The tornado season usually ramps up for parts of the U.S. in March, but until Tuesday - when a waterspout formed over an Arkansas lake - the U.S. hadn't had a tornado in more than a month.
Television video Wednesday evening showed roof damage in a Moore neighborhood - the Moore storm two years ago scraped lots to their foundations.

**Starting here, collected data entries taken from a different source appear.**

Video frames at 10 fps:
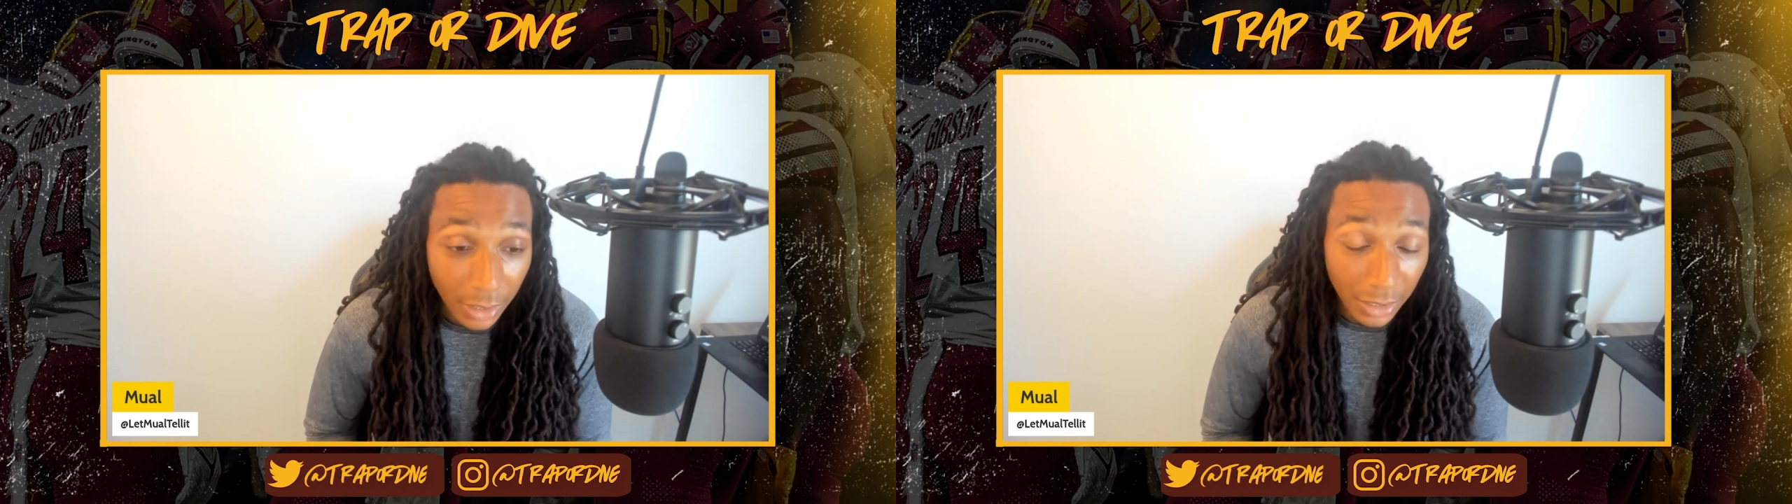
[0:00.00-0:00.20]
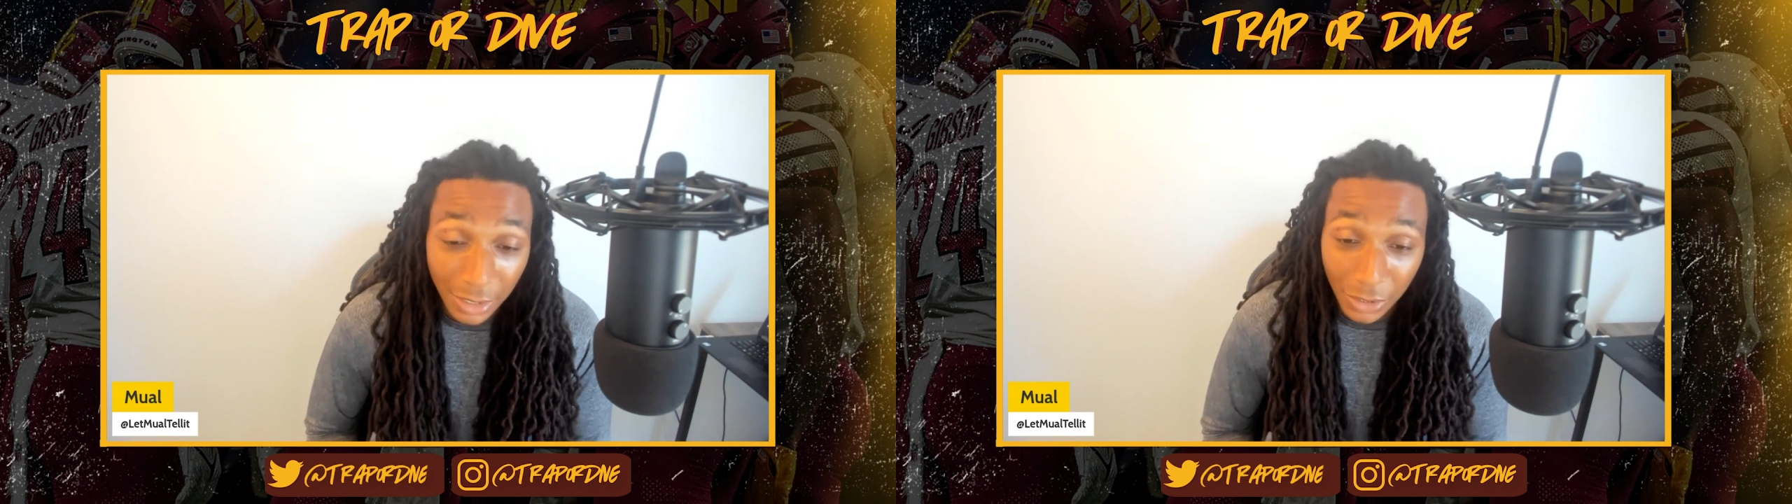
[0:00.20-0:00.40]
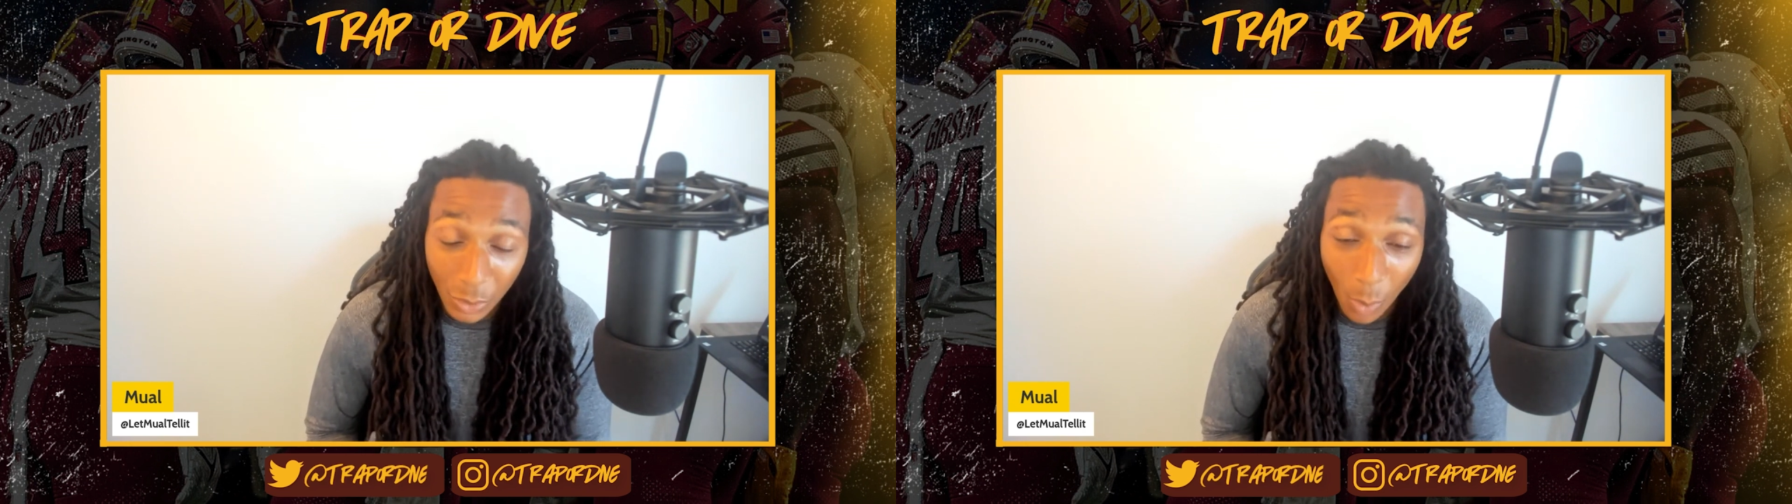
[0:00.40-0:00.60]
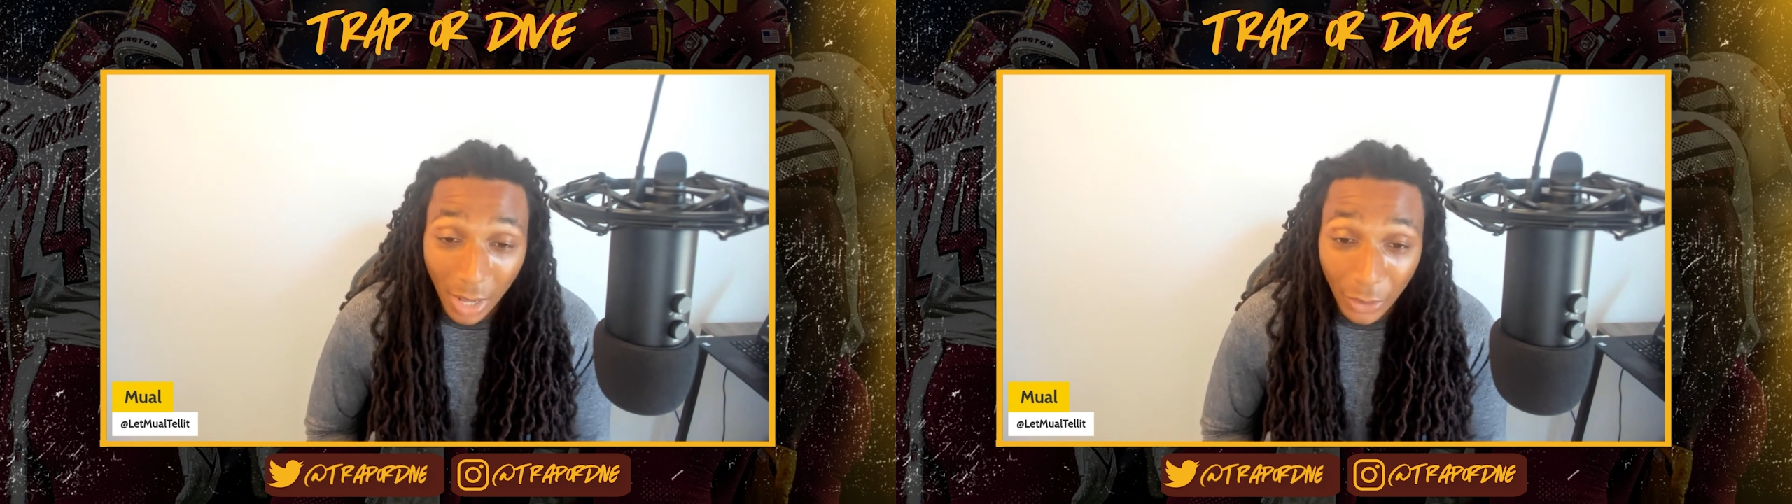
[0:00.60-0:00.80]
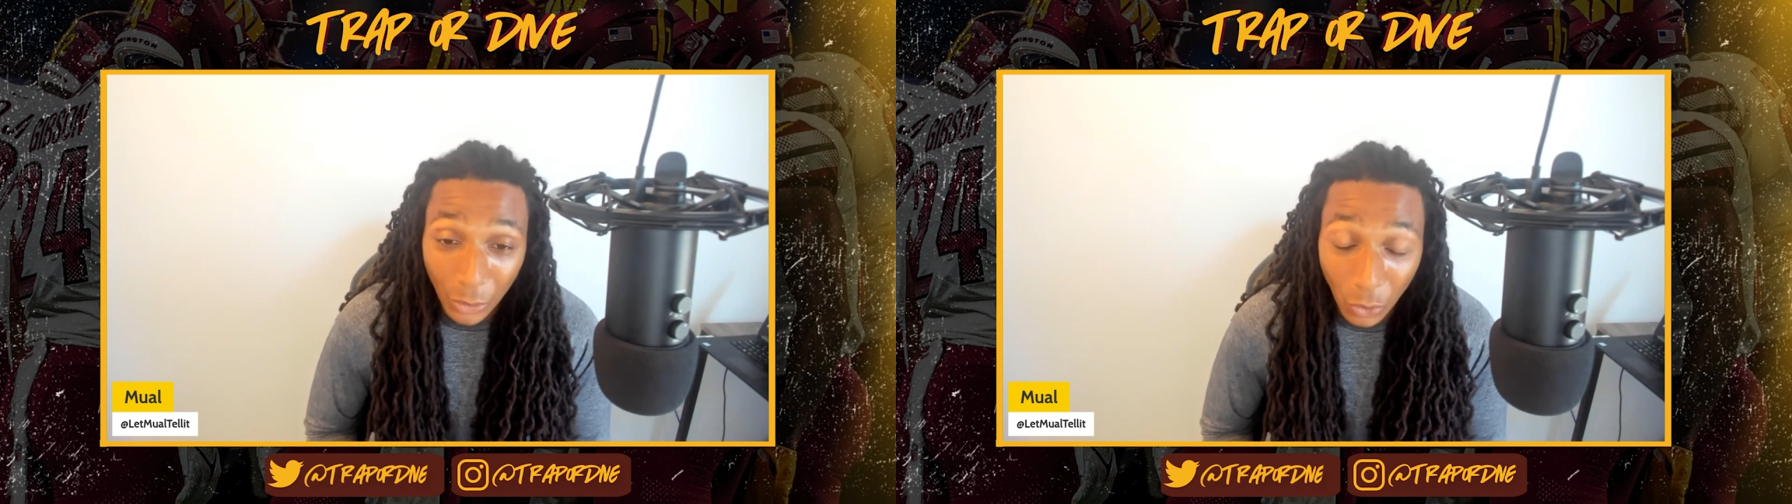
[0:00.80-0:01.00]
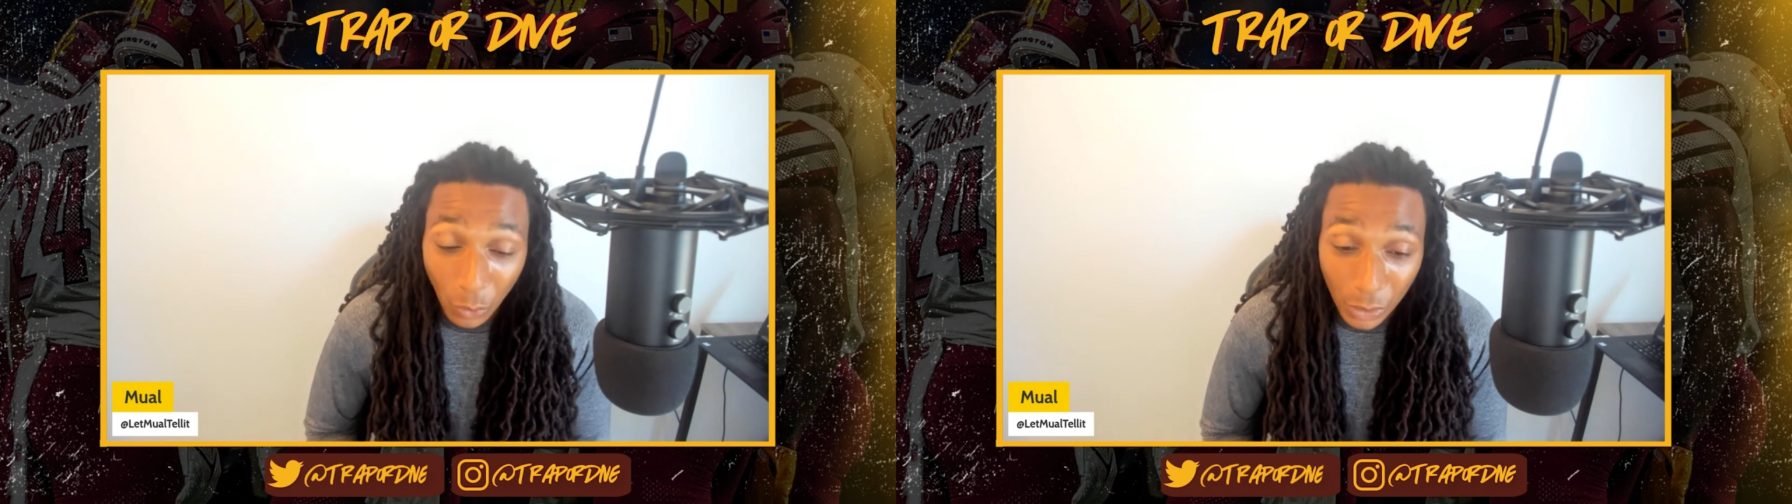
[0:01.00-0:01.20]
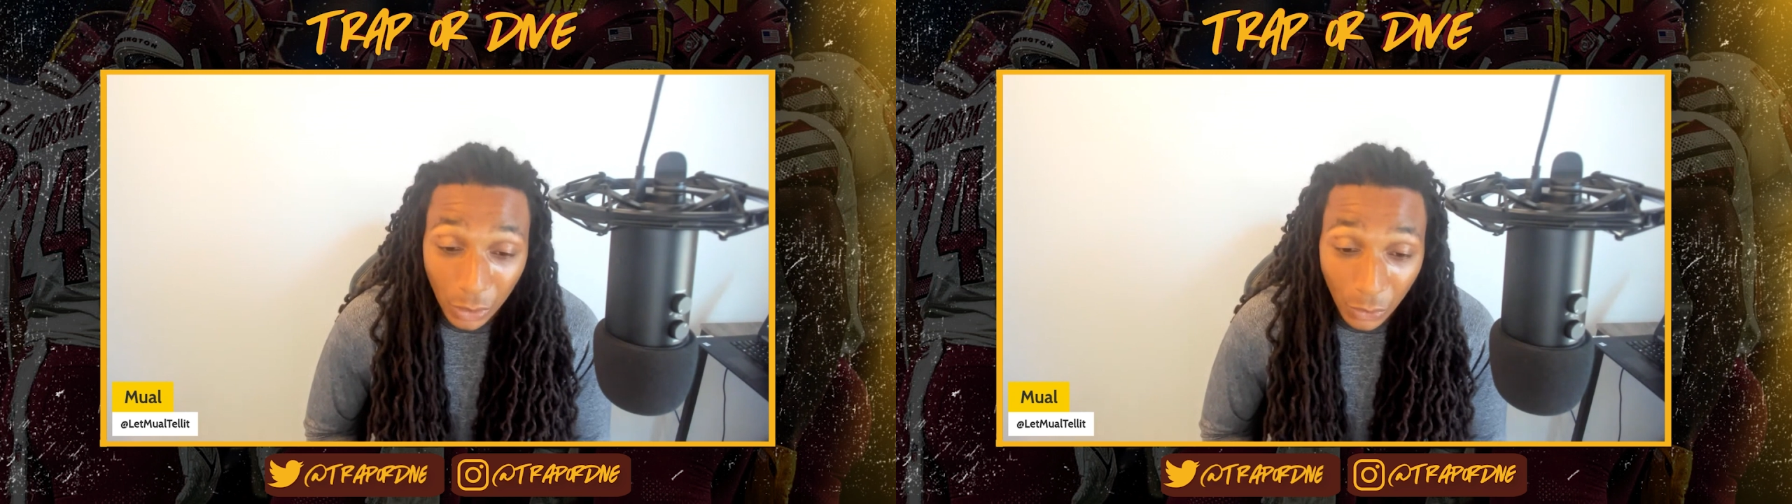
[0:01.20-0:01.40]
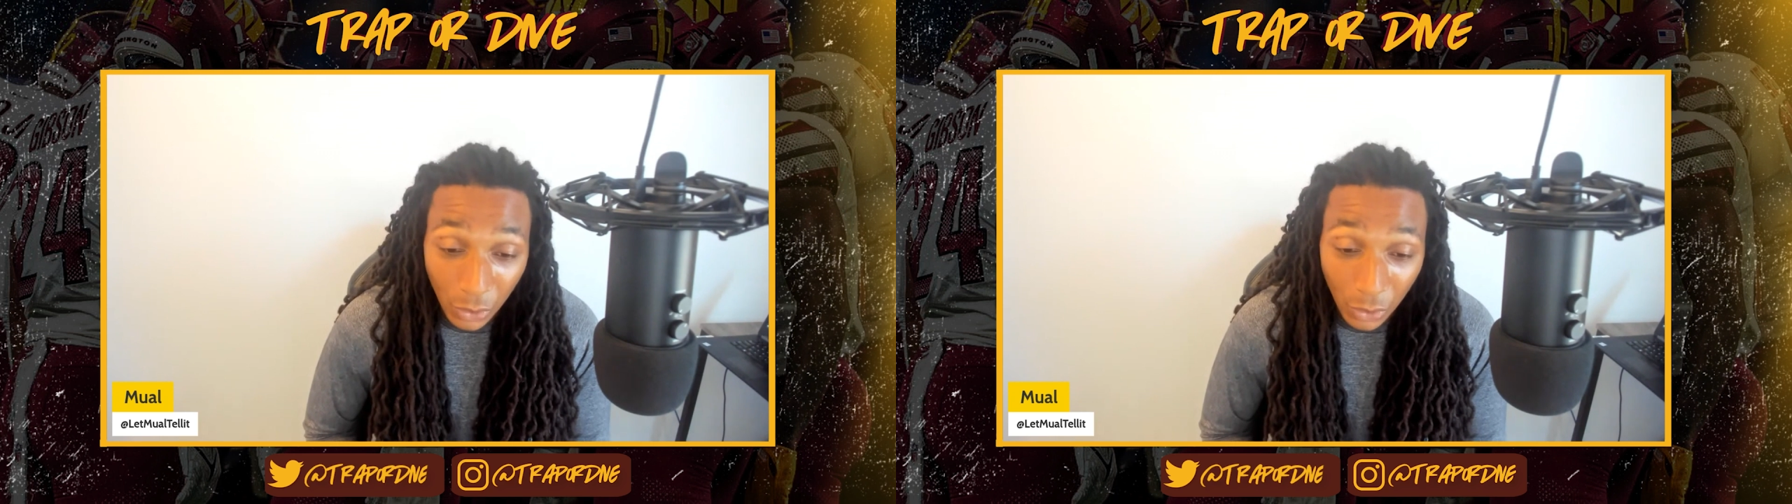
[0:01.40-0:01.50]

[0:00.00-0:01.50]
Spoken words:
to why they're doing so.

A glass door at the Tulsa building that houses the National Weather Service office was smashed, and several cars in the parking lot lost their windows.
Don Ruffin said he and a neighbor were at a convenience store in far southeast Moore when he saw the tornado approaching.
"I don't know how close it was to us, but it looked like it was coming toward us, and so we didn't take any chances," Ruffin said. "We got in our vehicles, ran home and got in our shelters."
Ruffin said after the storm passed, there were some fences knocked down and "patio furniture thrown everywhere."
Power utilities reported just over 20,000 power outages Thursday morning, down from nearly 80,000 Wednesday night.
Weather patterns this month funneled cold air into much of the country, depriving the atmosphere of the warm, moist air necessary for forming bad storms for most of the month.
That all changed this week. Southerly winds pushed temperatures into the 70s and 80s across the Ozarks and Southern Plains, while weather fronts churned the air into Wednesday's storms.
Meteorologist Jeff Hood in Little Rock said a weak waterspout tornado briefly touched down in Bull Shoals Lake in Marion County in northwest Arkansas on Tuesday night. He said it will likely be classified an EF0 - the weakest tornado with wind speeds of 65 to 85 mph. A waterspout forms over water. The tornado never made it onto land, and there were no reports of damage.
Before this week, only about two dozen twisters had been recorded this year during a period when about 120 are typical. The last time the U.S. had no twisters in March was nearly 50 years ago, according to figures from the Storm Prediction Center in Norman, Oklahoma.